Index > Cyber Risk and Resilience > 2021-08-30: Hurdles, State, and intro to Frameworks

2021-08-30: Hurdles, State, and intro to Frameworks

Cybersecurity Hurdles

Organizational Silos - they don’t often talk to each other, outside of incidents. There is a push for a “Chief Risk Officer” - who’s job is to break the boundaries between these silos.

Insufficient Business Involvement - csec isn’t a technological problem, it’s a business problem.

Over-reliance on training and communications - If you have the training, cyber insurance will cover you; but you can’t rely on just that.

“Cyber resilient organizations can contain attacks without relying solely on people as the way to mitigate risk.”

Talent Shortfalls - we just don’t have enough people.

The state of Cybersecurity

What’s out there?

Nation State Threats - These boys are big, and to assume they only attack govs is a mistake.

Organized Crime and hackers - The black market provides tools and even customer support.
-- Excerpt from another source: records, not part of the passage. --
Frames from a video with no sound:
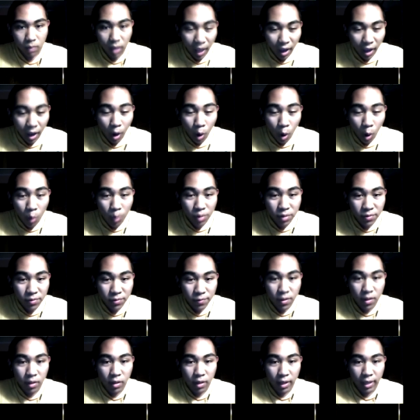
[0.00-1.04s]
I always
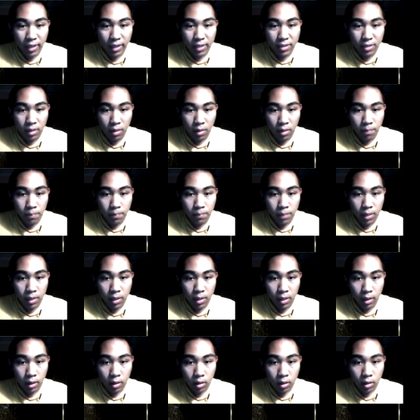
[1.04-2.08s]
feel like he's gonna be
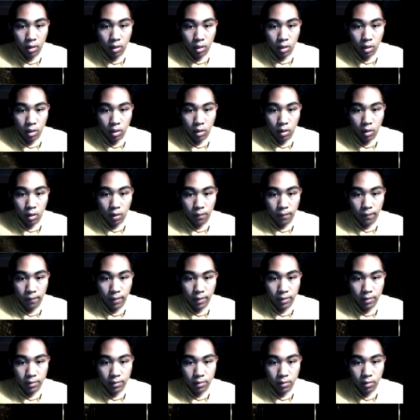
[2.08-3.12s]
there. Oh,
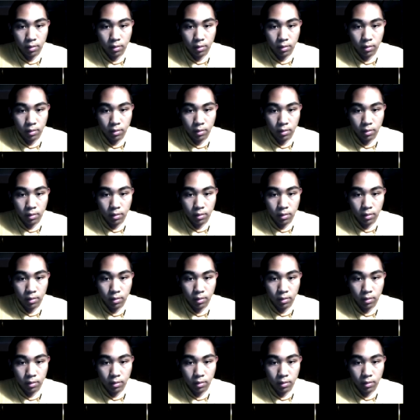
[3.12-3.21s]
fence.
Hacktivists - hacking for political or social causes. No matter what you’re doing, someone out there doesn’t like it.

Insider Threat - Employees, Vendors, Contractors; often approached by black market actors offering funds for info.
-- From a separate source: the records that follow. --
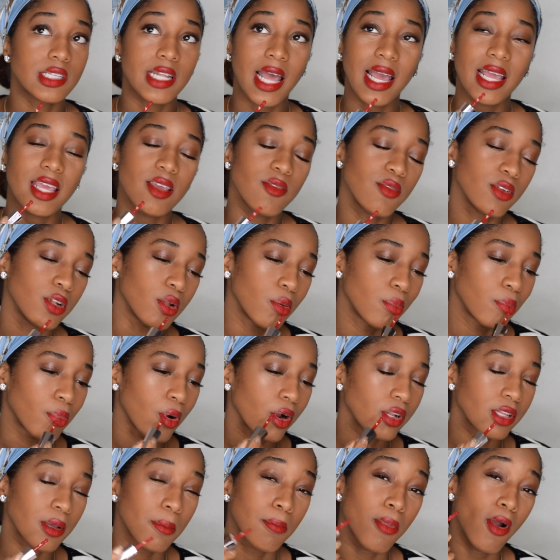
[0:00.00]
not even the
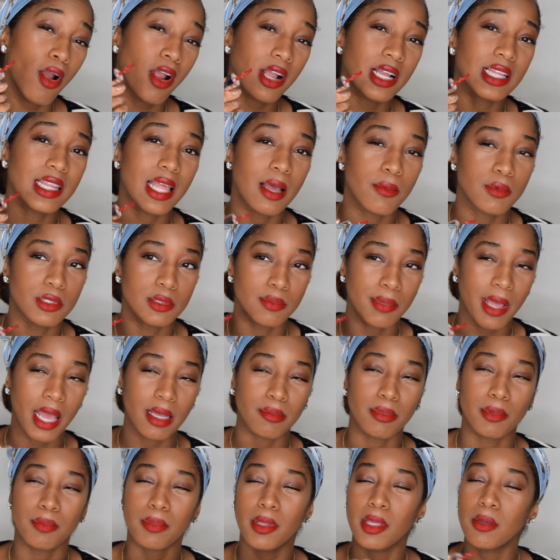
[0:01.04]
parking lot was
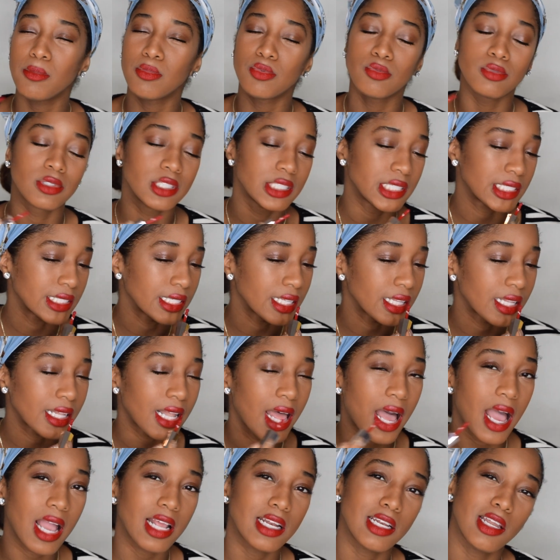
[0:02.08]
packed, but people were just
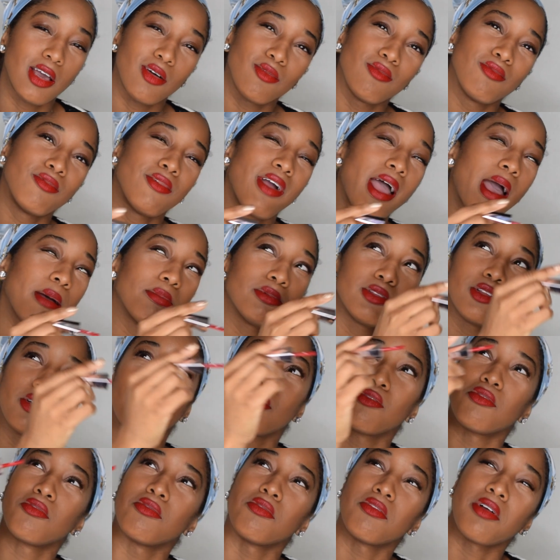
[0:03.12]
lined up, wrapped
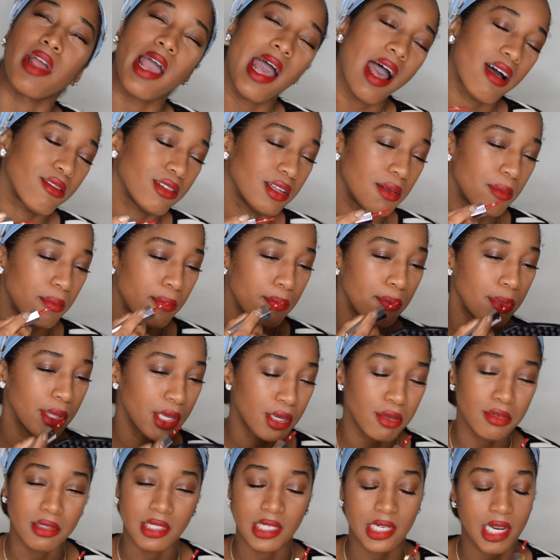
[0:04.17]
around the
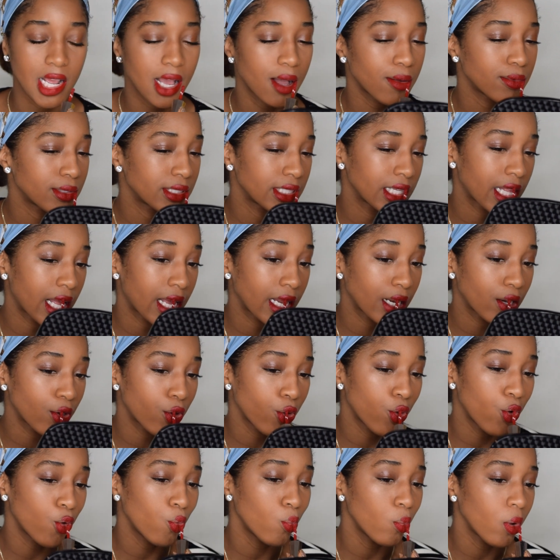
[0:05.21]
building. I was like,
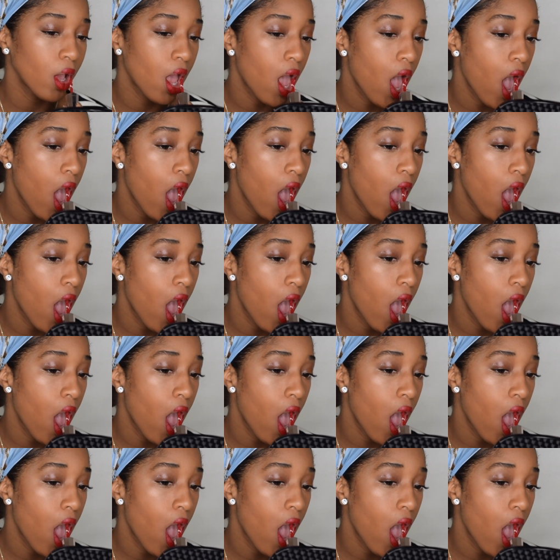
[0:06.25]
nope.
Substandard Products and Services - Not everything you interact with is as good as you are.

Frameworks

A framework is a checklist to make your auditors happy.

NIPP 2013

This started with critical infrastructure.

• Chemical
• Commercial favilities
• Communications
• Critical manuafacturing
• Dams defense industrial base
• Emergency services
• Energy
• Financial services
• Food and Agriculture
• Gov. Facilities
• Healthcare / public health
• Information Technology
• Nuclear reactors, materials, waste
• Transportation systems
• Water systems
• Wastewater systems

Evolving Threats to Critical Infrastructure:

• Pandemics
• Extreme Weather
• Accidents or Technical Failures
  • Solar flare?
• Cyber Threats
• Acts of Terrorism

ISO 27001

International Standards Organization publishes high-level “best practices”. It looks at:

• Physical and environmental security
  • “Gates, Guards, and Guns”
• Access control and access management
  • card swipes lmao
• IT security Practices
• Cryptography
  • Keep them credit cards on lock
• Communication Security
  • HTTPS
  • Shredders
• Incident Management and Compliance
  • PICERL

This framework suggests hundreds of potential controls.

How do you know your blinky lights are working? Evaluation is important.

COBIT-5

By the Information Systems Audit and Control Association (ISACA).

Another thick one. It’s expensive too.

PCI DSS

Payment Card Industry Data Security Standard.

If you want to interact with payment card gateways, you have to be in compliance with this.

“This is a smaller framework” - Prof. If this is small, I can’t imagine what the big ones are.

CIS Critical Security Controls

A set of recommended controls. A large group of volunteers maintains this set.

FISMA

Federal information Security Modernization Act.

NIST CSF

National Institute of Standards and Technology Cyber Security Framework.

The latest framework. Very popular. It’s made by NIST, free for everyone.

This is the one we’ll be focusing on for the rest of the course.

The 5 core areas:

• Identify
• Protect
• Detect
• Respond
• Recover

NIST CSF comes with mappings, to connect it to a ton of other frameworks.

Who uses the CSF?

• Senior Executives
  • How do we protect the company?
• Implementations / Operations
  • They do the technicals
• Specialists in Other Fields

A nist CSF Profile - what is this? It’s a profile of where an organization stands by the CSF’s standards. How does the org measure up?

The 7 step process

• Prioritize and Scope
  • What are our organizational goals?
• Orient
  • What are our assets?
• Create a Current Profile
  • Where am I?
• Conduct a Risk Assessment
  • Where should I go?
• Create a Target Profile
  • Where exactly do I want to go
• Determine, Analyze, Prioritize Gaps
  • What is the difference between here and there?
  • Which gap is the most important?
• Implementation Action Plan
  • LESSGOOOO

Homework

• Chapter 1 of The basics of Information Security
• Chapter 1 of Cybersecurity for Executives
• Other articles in MyCourses
• Homework Document
  • Will be posted soon

Some information will be coming out over slack in the next few days.